O condenado foi sequestrado e assassinado momentos antes de sair a sentença condenatória; Policia suspeita de queima de arquivo
**Tião Maia, O Aquiri **
Condenado a mais de 30 anos em regime fechado pelo assassinato de um indígena em Feijó, interior do Acre, Isaquéu Sousa Oliveira, executor direto de Ribamar Kaxinawa, não deverá cumprir a pena. Não porque ele tenha fugido ou se recusado a cumprir a condenado, Deixará de ser preso pela prosaica razão de, horas antes do crime, ele foi sequestrado e morto e por isso não participou da audiência, que foi feita por vídeo conferência a partir do fórum de Feijó para 1ª Vara do Tribunal do Juri Popular de Rio Braco, jpa que o julgamento havia sido transferido para a Capital,
O crime ocorreu em 2022 e a condenação saiu após a audiência, realizada entre os dias 1 e 2 de setembro.
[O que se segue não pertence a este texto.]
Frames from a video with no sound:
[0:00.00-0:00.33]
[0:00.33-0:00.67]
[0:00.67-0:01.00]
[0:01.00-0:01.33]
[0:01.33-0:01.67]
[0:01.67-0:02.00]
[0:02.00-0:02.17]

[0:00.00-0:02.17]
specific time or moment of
No entanto, a Polícia Civil desconfia que, na véspera do julgamento, o acusado, que estava em liberdade em Feijó, tenha sido sequestrado e morto como queima de arquivo. É que, em depoimento, ele poderia revelar mais detalhes do crime e incriminar outros envolvidos.
O indígena foi executado a mando de uma facção criminosa após seu “julgamento” pelo tribunal do crime.
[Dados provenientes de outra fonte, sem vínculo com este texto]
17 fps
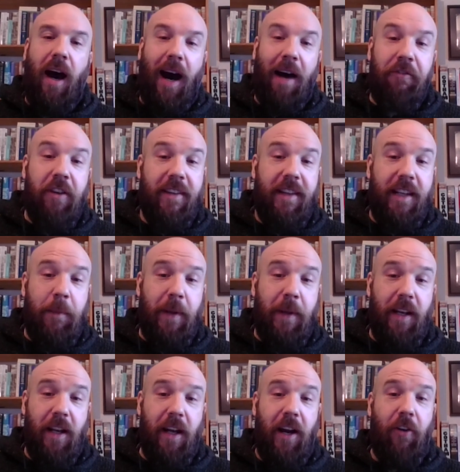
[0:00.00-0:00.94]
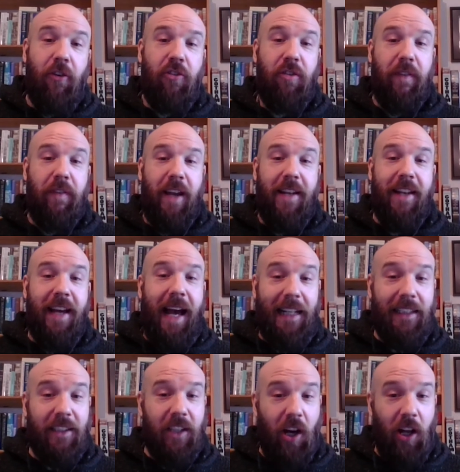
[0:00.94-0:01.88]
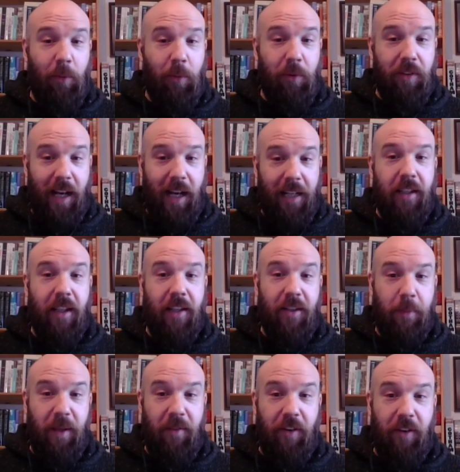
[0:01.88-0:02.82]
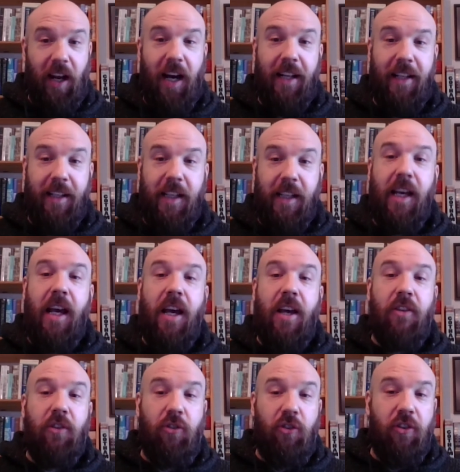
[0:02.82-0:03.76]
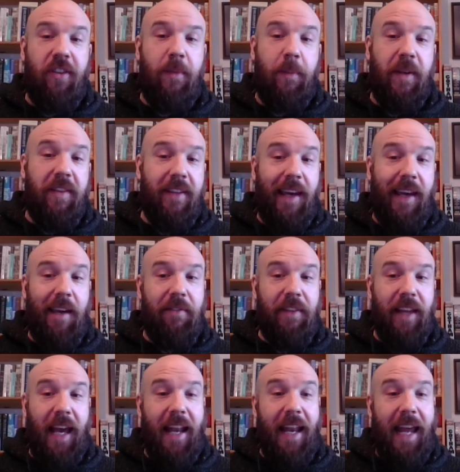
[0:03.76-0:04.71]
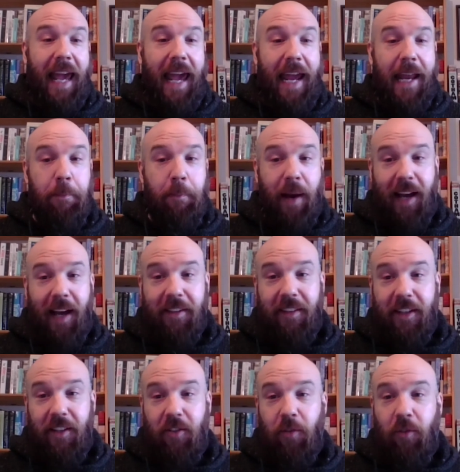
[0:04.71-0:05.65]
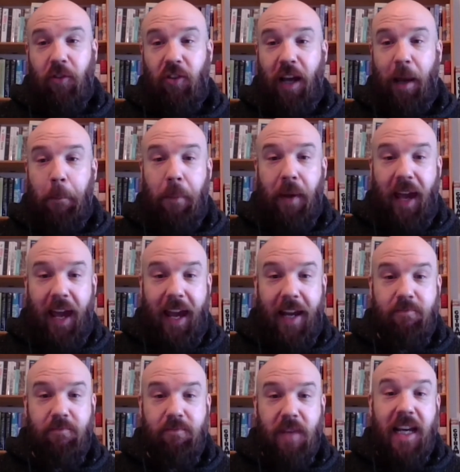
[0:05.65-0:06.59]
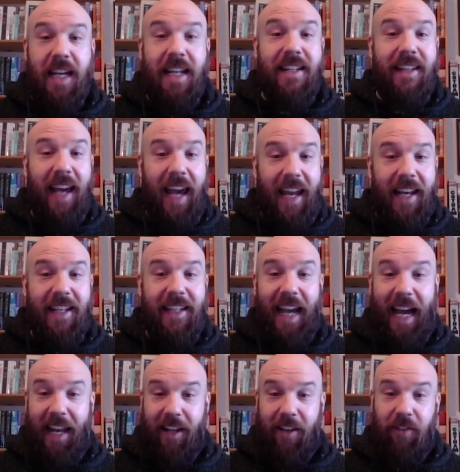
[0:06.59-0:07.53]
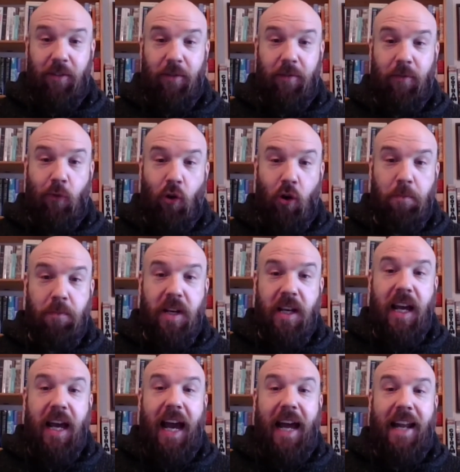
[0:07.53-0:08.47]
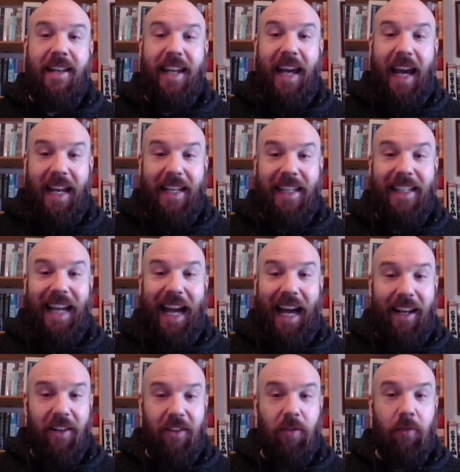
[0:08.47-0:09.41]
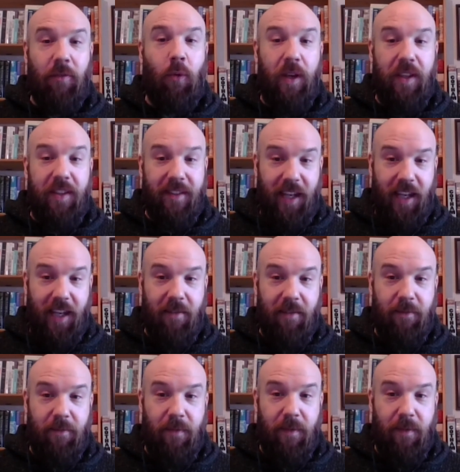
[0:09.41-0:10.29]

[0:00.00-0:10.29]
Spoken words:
Obviously, being an Irish event, alcohol was not to be forgotten. So just to be safe, they had 8 baskets of champagne, 10 gallons of rum, and 10 gallons of whiskey.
O corpo de Isaquéu Sousa Oliveira foi encontrado numa cova rasa às margens de um igarapé na periferia de Feijó, com sinais de execução à faca, com váris perfurações, e degolado, com clara evidencia de qu seus executores tentara seccionr a cabeça do restante do corpo.
A Polívia Civil segue investigando o caso e anunciou que deve solucionar o mistério dentro de uma semana.